When Rachel met Ben, she had no idea that his Uncle Tom was the same ring steward that shared a kind word with her after a disappointing performance. It wasn’t until after she and Ben were engaged, when a Facebook memory popped up showing a video of the Showmanship run, that she noticed her favorite ring steward in the background.
“If there is anything you take away from reading this, just remember, people may not always remember what you said, but they will always remember how you made them feel,” she says. “Tom made me feel so good in that moment. All too often, we think positively about someone in our head, but we never verbally share that positive thought or comment with the person directly. We just keep it to ourselves. If you admire someone or their actions, let them know! A simple comment can go a long way. What if Tom never approached me and told me those words? I’d probably still be disappointed and embarrassed about that day.”
“The manner in which we met is special, because while people were mourning the loss of such a kind person, a new relationship developed out of it. It’s even more special, because of the person whose death brought us together. I had only one interaction with him, and it was such a positive one.”
During Tom’s funeral, friends and family were given necklaces with an initial T. Rachel and Ben wear those necklaces knowing that Tom is riding with them in spirit.

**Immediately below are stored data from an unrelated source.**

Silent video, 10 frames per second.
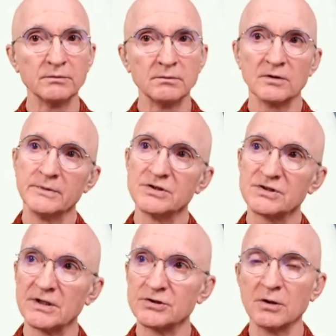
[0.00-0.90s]
So let me just
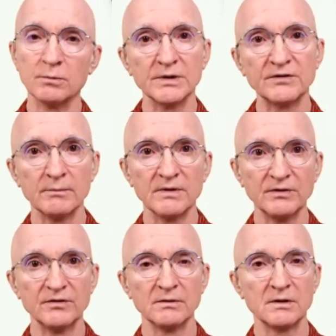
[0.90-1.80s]
touch on what some of
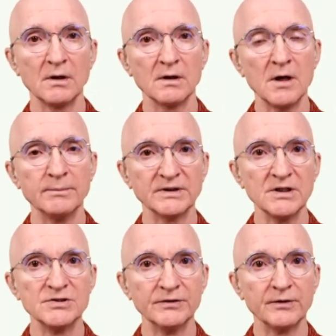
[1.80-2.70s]
these
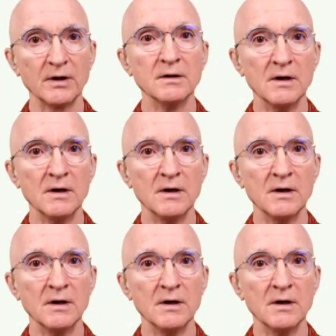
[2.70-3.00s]
complications are.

“The morning of our wedding day, July 3rd, Ben’s grandma mentioned that July 3rd is the Day of the Feast of St. Thomas in the Catholic Church. July 3rd was also the only day our venue had available. We felt Tom with us that day and wish he could have been there. Unfortunately, Grandma Schoepf passed away just a few weeks after our wedding. Her funeral was held on August 9th, the anniversary of Tom’s death.”

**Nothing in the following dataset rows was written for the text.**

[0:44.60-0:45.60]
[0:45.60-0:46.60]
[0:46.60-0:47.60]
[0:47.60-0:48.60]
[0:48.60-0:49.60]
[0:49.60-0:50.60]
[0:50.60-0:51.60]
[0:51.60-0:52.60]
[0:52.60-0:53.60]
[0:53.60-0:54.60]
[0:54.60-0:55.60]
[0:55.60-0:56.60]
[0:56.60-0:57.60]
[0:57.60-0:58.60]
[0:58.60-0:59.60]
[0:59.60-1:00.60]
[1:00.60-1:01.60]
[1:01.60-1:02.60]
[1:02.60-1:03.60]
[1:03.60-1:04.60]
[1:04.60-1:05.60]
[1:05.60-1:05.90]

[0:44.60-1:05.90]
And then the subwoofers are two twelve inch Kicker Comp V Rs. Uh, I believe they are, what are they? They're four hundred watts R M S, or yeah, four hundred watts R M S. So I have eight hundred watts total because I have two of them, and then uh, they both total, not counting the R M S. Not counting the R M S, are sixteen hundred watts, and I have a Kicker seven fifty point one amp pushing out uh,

Ben is a third-generation horseman. In 1971, Ben’s Uncle Dave won at the Quarter Horse Congress in Youth Activity Halter Showmanship 16-18 with a horse named Chances Are Gold. In 1982, John Lawrence led the family’s stallion, Score Four, to win at the Congress in Aged Stallions. Ben and Rachel both hope to win a Congress trophy someday to add to their family’s legacy.
“Currently, Ben and I ride with Brian Ale out of CAC Show Horses. Ben shows primarily in Western Pleasure and is preparing for The Championship Show in Ocala and the Congress with our horse, MoonliteSaturdayNite. We both plan to show our three-year-olds at futurities next year, and continue to breed and raise quality horses. Our horse, MoonliteSaturdayNite is a special horse to us, because he’s the type of horse Tom would’ve picked out. Big, bay, and built like a Halter horse that could ride. He would’ve loved him.”